In a 1991 film production by Shell, called “Climate of Concern,” a narrator warns that “if the weather machine were to be wound up to such new levels of energy, no country would remain unaffected,” and that “what is now considered abnormal weather could become a new norm.”

Another film produced that year by BP, called “This Earth – What Makes Weather?”, alludes to the ways climate change would increase the frequency and damage caused by extreme weather events like storms, flooding, and drought. “From warmer seas, more water would evaporate — making storms and the havoc they cause more frequent,” the narrator predicts. “Catastrophic floods could become commonplace and low-lying countries like Bangladesh would be defenseless against them.”

But around the same time, the industry began to worry about how public understanding of those phenomena could affect their core business. A 1989 presentation by Duane LeVine, a senior executive at Exxon, expressed concern that an extreme heat and drought event the year before had “drawn much attention to the potential problems and we’re starting to hear the inevitable call for action. Exactly what happens now is not clear… but this critical event has energized the greenhouse effort and raised public concern over PEG [potential enhanced greenhouse].”

Under the cover of trade associations and front groups, through PR campaigns and funded academic research, the industry developed a strategy to undermine the link between climate change and weather-related disasters — and discredit those who sought to communicate that science to the public.

A Campaign to Turn the Tide

One ad from a PR campaign by the “Information Council on the Environment,” funded by fossil fuel and electric utility interests. Minnesota is now suing ExxonMobil, Koch Industries, and the American Petroleum Institute for climate fraud.

One key player was the Global Climate Coalition (GCC) — an international industry lobbying group that was instrumental in early efforts to deny climate change and generate opposition to policy action to reduce emissions. In 1994, the GCC hired weather forecasting service AccuWeather Inc. to produce a report minimizing the impact of global warming on extreme weather, which the GCC would cite in a pamphlet distributed at the United Nations climate convention the following year. 

“No convincing, observational evidence exists that hurricanes, tornadoes and other extreme temperature and precipitation events are on the rise because of the recent slight increase in the Earth’s surface temperature,” the report states. 

A report that AccuWeather produced minimizing the impact of global warming on extreme weather in 1994.

In response to ExxonKnews’ requests for comment on the report, a spokesperson for AccuWeather said that “AccuWeather and the other leading consulting meteorologists involved had been engaged to produce an analysis based upon the available data at that time. There was much debate and uncertainty in the scientific community over the causes and effects of global warming during that time period, and a new generation of computer modeling studies was just beginning to emerge that would create an important shift in scientific judgment.” 

“As an organization rooted in science, AccuWeather’s view on global warming and extreme weather has evolved over the past three decades, as has the view of many other scientific organizations,” they said, noting that data now shows a “marked increase in billion-dollar disasters due to extreme weather events.” Today, the spokesperson added, AccuWeather has signed the “Global Climate Science-Media Action Pledge”, and is committed to communicating the impacts of climate change on extreme weather to the public.

The GCC also hired academics to further their cause. Internal meeting notes from July 1997 show that the GCC commissioned a research paper from Robert E. Davis, a University of Virginia climatologist, explicitly denying the climate and extreme weather connection. 

Excerpt from Global Climate Coalition meeting notes in 1997.
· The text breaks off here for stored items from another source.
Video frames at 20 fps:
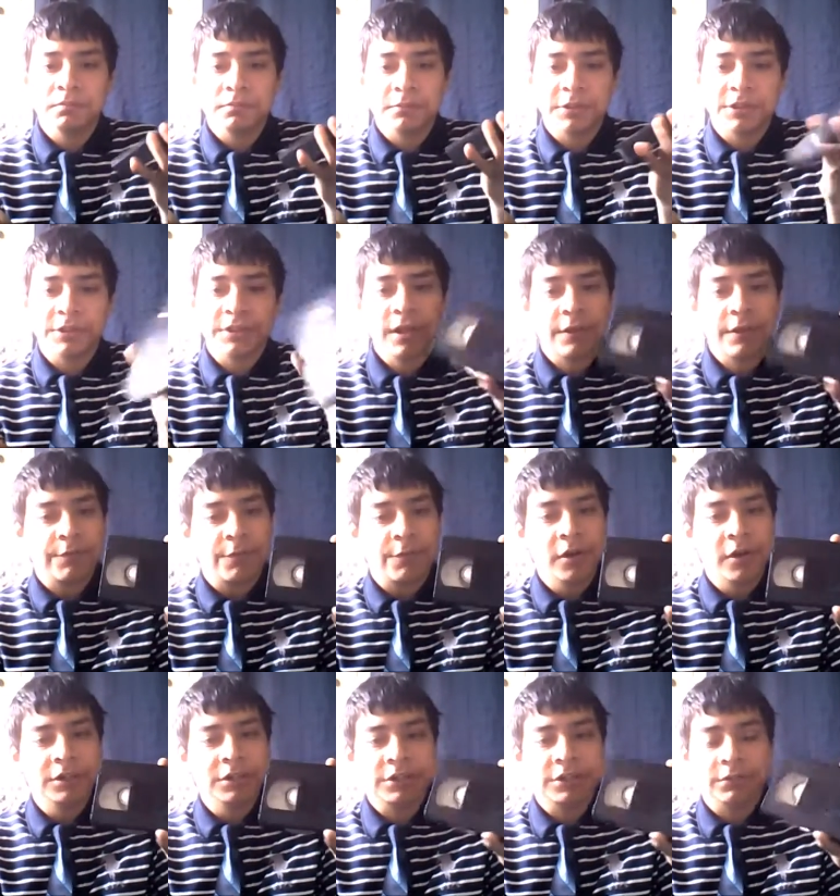there's another
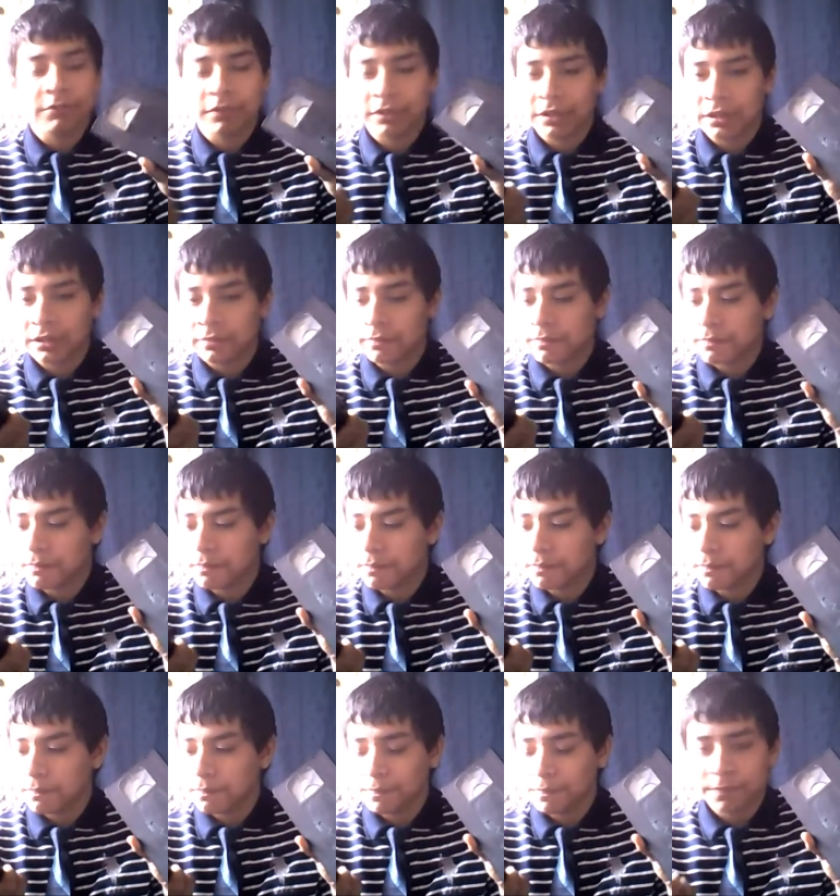version of the
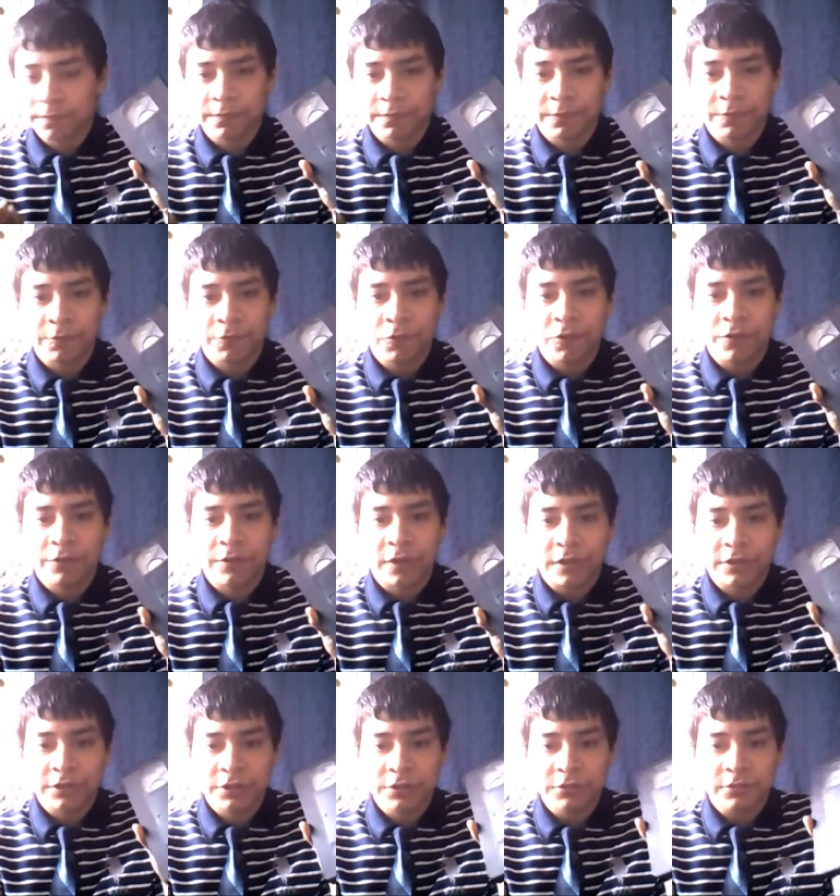fourth
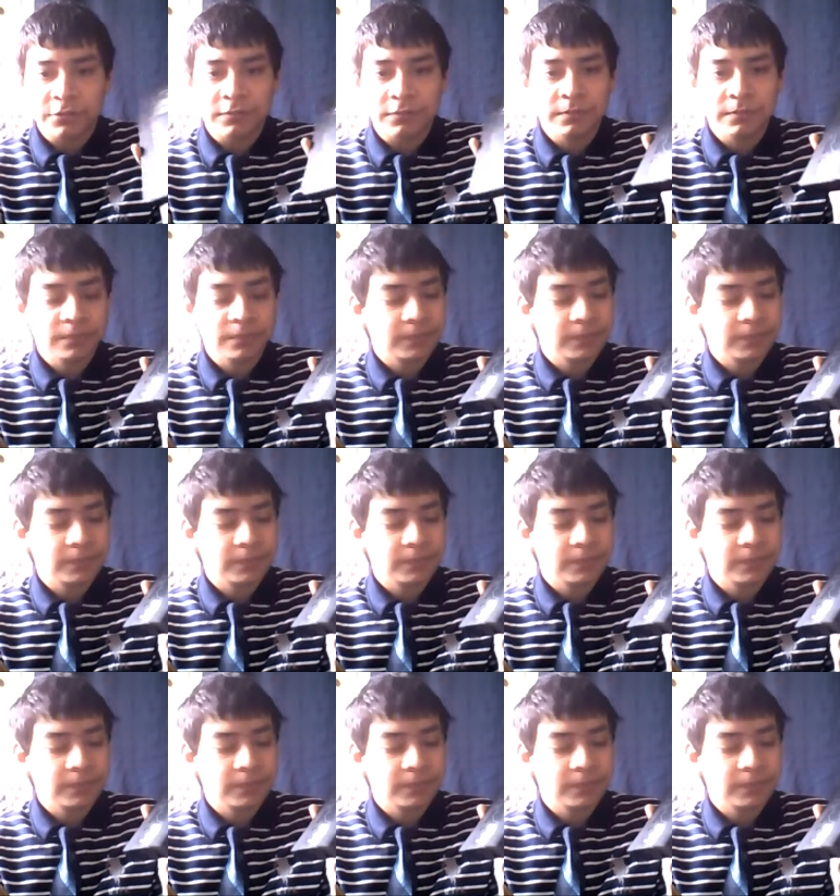cartoon.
“A belief commonly held is that global warming will produce more extreme weather,” the published paper read. “While this thinking serves as convenient fuel for sensationalist headlines linking what only a decade ago would have been viewed as the normal vagaries of weather to some approaching climatic apocalypse, it is not based on sound science.”
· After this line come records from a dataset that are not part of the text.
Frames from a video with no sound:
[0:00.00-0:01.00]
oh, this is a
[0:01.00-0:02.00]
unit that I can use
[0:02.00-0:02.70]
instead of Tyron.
From a folder handed out by the GCC at the UN climate negotiations in 1999.

In 1999, in the wake of Hurricane Floyd, Frank Maisano, then a spokesman for the GCC, faxed a memo to “Communicators Interested in Global Climate Issues.” “As millions of people flee Hurricane Floyd, many climate activists have again suggested — despite the facts — that hurricanes and global warming are connected,” the memo stated.
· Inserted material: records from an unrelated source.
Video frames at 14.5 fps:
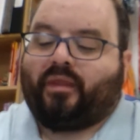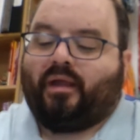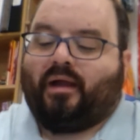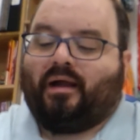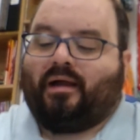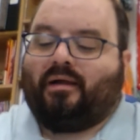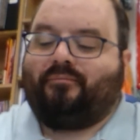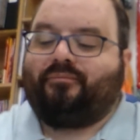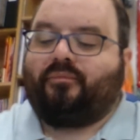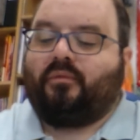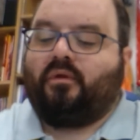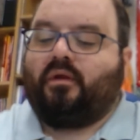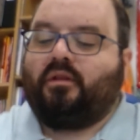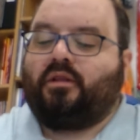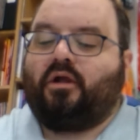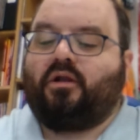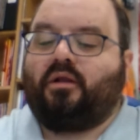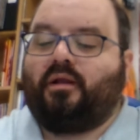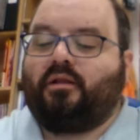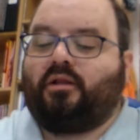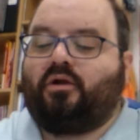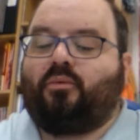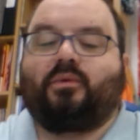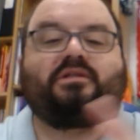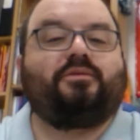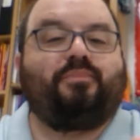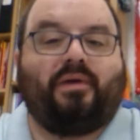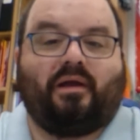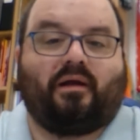there was
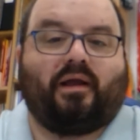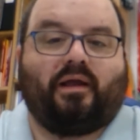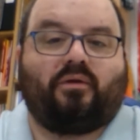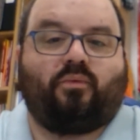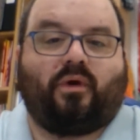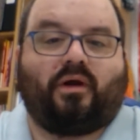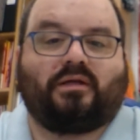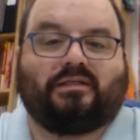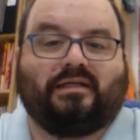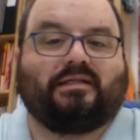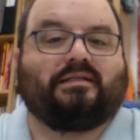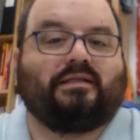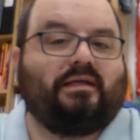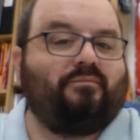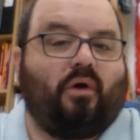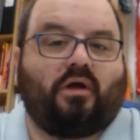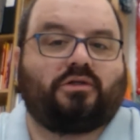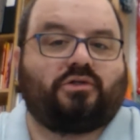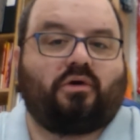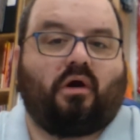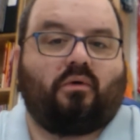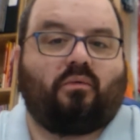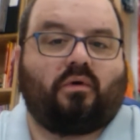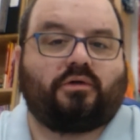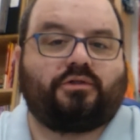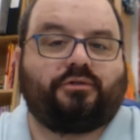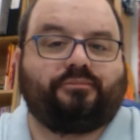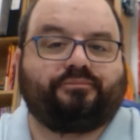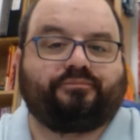a period where Disney bought Star
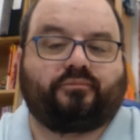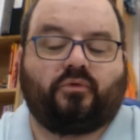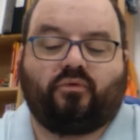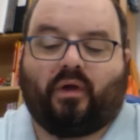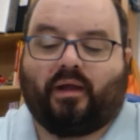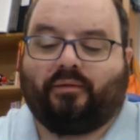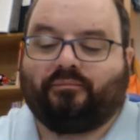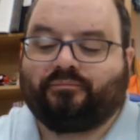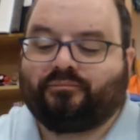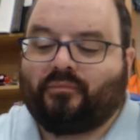Wars, right?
In response to questions about the memo and the GCC’s positions, Maisano told ExxonKnews that “Any fair review of the debate over any link between climate and severe weather has always been the subject of significant discussion between the experts themselves, especially with regard to hurricanes.”

“Importantly,” Maisano said, “GCC’s main focus at the time was on the economic impacts, sovereignty and effectiveness of any policy proposed to address climate change.”

Maisano now runs a strategic communications practice for Bracewell LLP, whose separate law practice provides services for oil and gas companies including Eni (currently being sued for climate deception in Italy) and Phillips 66 (which is a defendant in many U.S. climate lawsuits, including those filed by Bucks County and the state of New Jersey). Since 2005, the group has also advocated for renewables, Maisano said.

The industry’s campaign stretched on for years. In 2006, shortly after Hurricane Katrina, the DCI Group — a lobbying and campaign contractor with ties to Exxon — produced and sent VHS tapes of videos designed to look like a national news broadcast to Gulf of Mexico area news stations. The tape featured Dr. William Gray, a (now deceased) hurricane scientist at Colorado State University and climate change denier, stating that in the past 20 years, scientists had seen “no significant change in the frequency and intensity of major hurricanes around the globe…. This is the way nature sometimes works.” (Scientists have since concluded that climate-driven warming contributed to the increased rainfall and severity of storm surge during Hurricane Katrina, which killed nearly 2,000 people.) 

According to Sundt, after Hurricane Katrina hit, the communications arm of the U.S. Global Change Research department proposed hosting a session on the implications for preparing for climate change on the Gulf Coast. “We had a well developed proposal, and it was just killed [by the White House] without explanation,” she said.

“A more resilient world”

Today, the steady growth of attribution science — or research investigating the role of climate change in altering or intensifying extreme weather events — has put a dent in Big Oil’s designs. The field of study has developed to even be able to tie the emissions of specific corporate actors to climate-worsened disasters — opening up more possibilities for those companies to be held liable for climate damages in court.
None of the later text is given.